Für die Identifikation von Betroffenen kann neben diagnostischen Kriterien auch das Wissen über Risikofaktoren hilfreich sein. Für die anhaltende Trauerstörung (Tab. 1) gelten folgende Risikofaktoren:

  • Die Art des Verlusts (plötzlich und/oder unerwartet; mehrfach; schwer; nicht anerkannt; einer Person, für die Verantwortung empfunden wurde oder für deren Verlust andere verantwortlich gemacht werden)

  • Persönliche Vulnerabilität (symbiotische Beziehung zu dem Verstorbenen bzw. Abhängigkeit; ambivalente Beziehungen; fehlendes Selbstbewusstsein/Vertrauen in andere; persönliche Verletzlichkeitsgeschichte)

  • Fehlende soziale Unterstützung (soziale Isolation; Familie nicht anwesend oder wenig hilfreich)

Interventionen und Therapie bei anhaltender Trauerstörung

Die Studienlage verweist aktuell vor allem auf verhaltenstherapeutische Ansätze, wie z.B. von Boelen, van den Hout und van den Bout. Mit Einführung der anhaltenden Trauerstörung als ICD-Diagnose sollten hilfreiche Behandlungsansätze regelhaft Teil der Qualifizierung und Ausbildung von Psychotherapeuten und psychiatrischen/psychosomatischen Fachärzten werden, aber auch Hausärzte Hilfestellung bekommen, um diese Diagnose besser erkennen und stellen zu können. Wenn qualitativ ausreichende Therapieangebote bestehen, können Hausärzte sicher sein, dass ihre Patienten dadurch die notwendige Hilfe und Unterstützung bekommen.
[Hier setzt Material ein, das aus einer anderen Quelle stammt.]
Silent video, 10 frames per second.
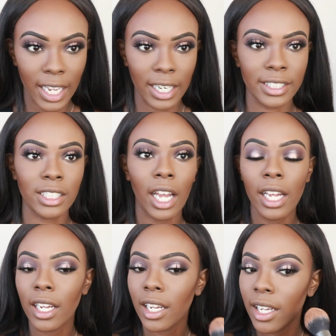And it's
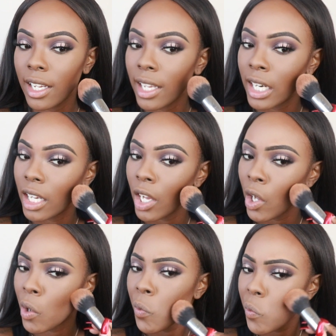not in
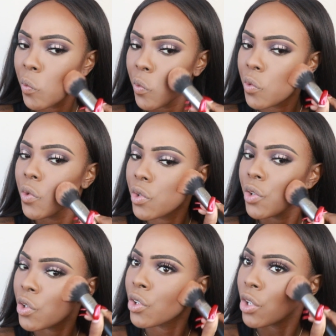a
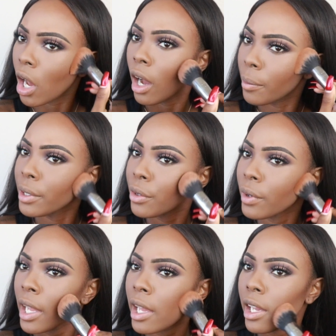snobby
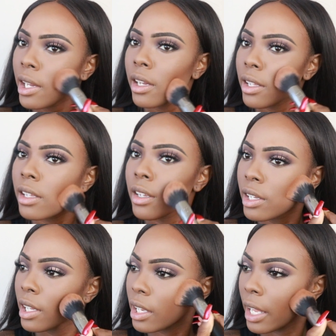way,
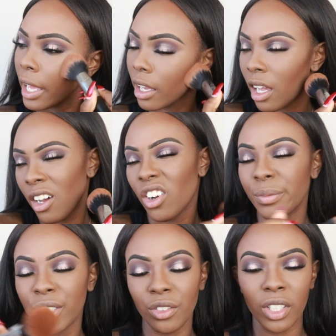like, oh,
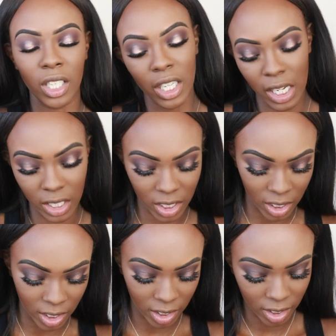I'm too good
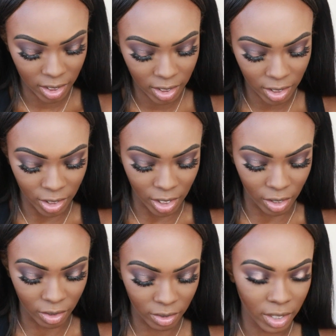to, you
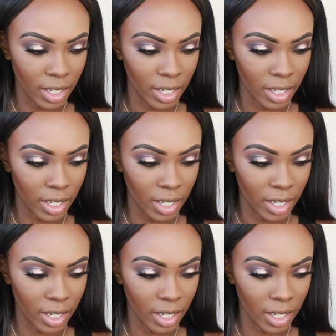know,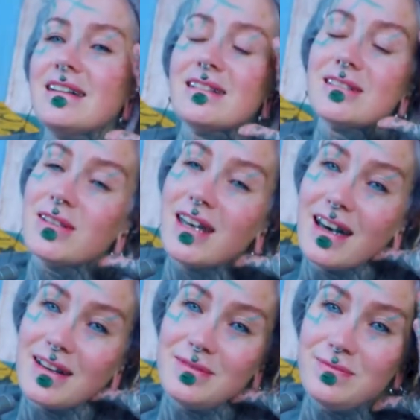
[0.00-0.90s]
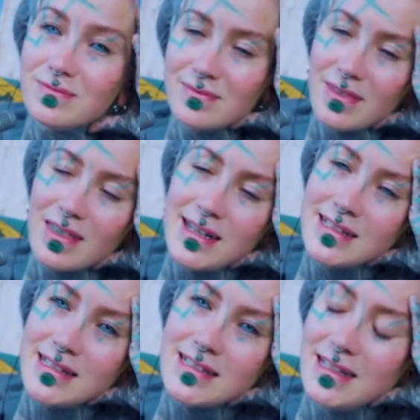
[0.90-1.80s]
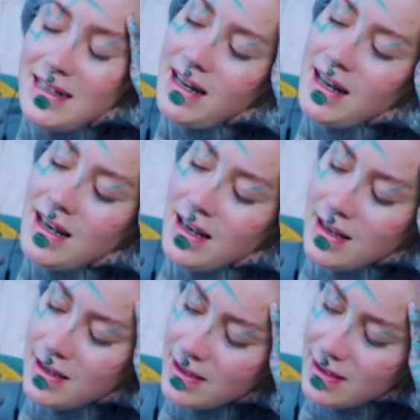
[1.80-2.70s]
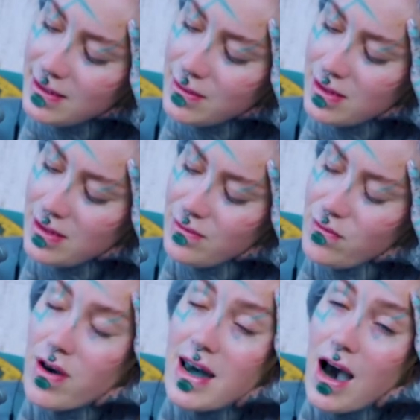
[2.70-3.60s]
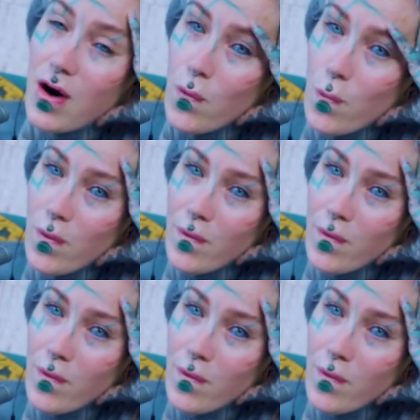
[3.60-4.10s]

So yeah, this is it for now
Darüber hinaus können Betroffene die Behandlung durch Krankenkassen finanziert bekommen, ohne eine andere Diagnose vorzuschieben. Seitens der Betroffenen kann es erleichternd sein, dass das Problem den Namen bekommt, nach dem es sich anfühlt.Angebote wie Trauerbegleitung, Trauercafés oder Trauergruppen können für einen großen Teil aller Trauernden unabhängig vom Schweregrad hilfreich sein, ersetzen bei anhaltender Trauerstörung aber keine psychotherapeutische Behandlung.

Angst vor Pathologisierung von Trauer

Die aktuelle Diskussion um diese Diagnose ist geprägt von der Angst vor der Pathologisierung von Trauer bzw. von allen Trauernden. Diese Angst ist eine Furcht vor Ohnmacht, vor Ausgrenzung, vor Missbrauch. Dem kann man nur begegnen, indem die Diagnose Depression oder anhaltende Trauerstörung bei Trauernden nur dann gestellt wird, wenn ein entsprechender Verdacht sehr gründlich anhand der Kriterien, der Anamnese oder Tests/evaluierter Fragebögen geprüft worden ist und die Diagnose zudem eine Behandlungskonsequenz nach sich zieht.

Entscheidend sind zudem Leidensdruck und Behandlungswunsch. Patienten sollten zudem transparent über die Diagnose und deren mögliche Konsequenzen aufgeklärt werden. Das betrifft aber alle F-Diagnosen. Ärztinnen, Ärzte und Psychotherapeuten sind hier aufgerufen, Haltung zu zeigen und sich an der Öffentlichkeitsarbeit zum Abbau vorhandener Ängste vor Pathologisierung und Stigmatisierung durch eine diagnostizierte psychische Störung zu beteiligen.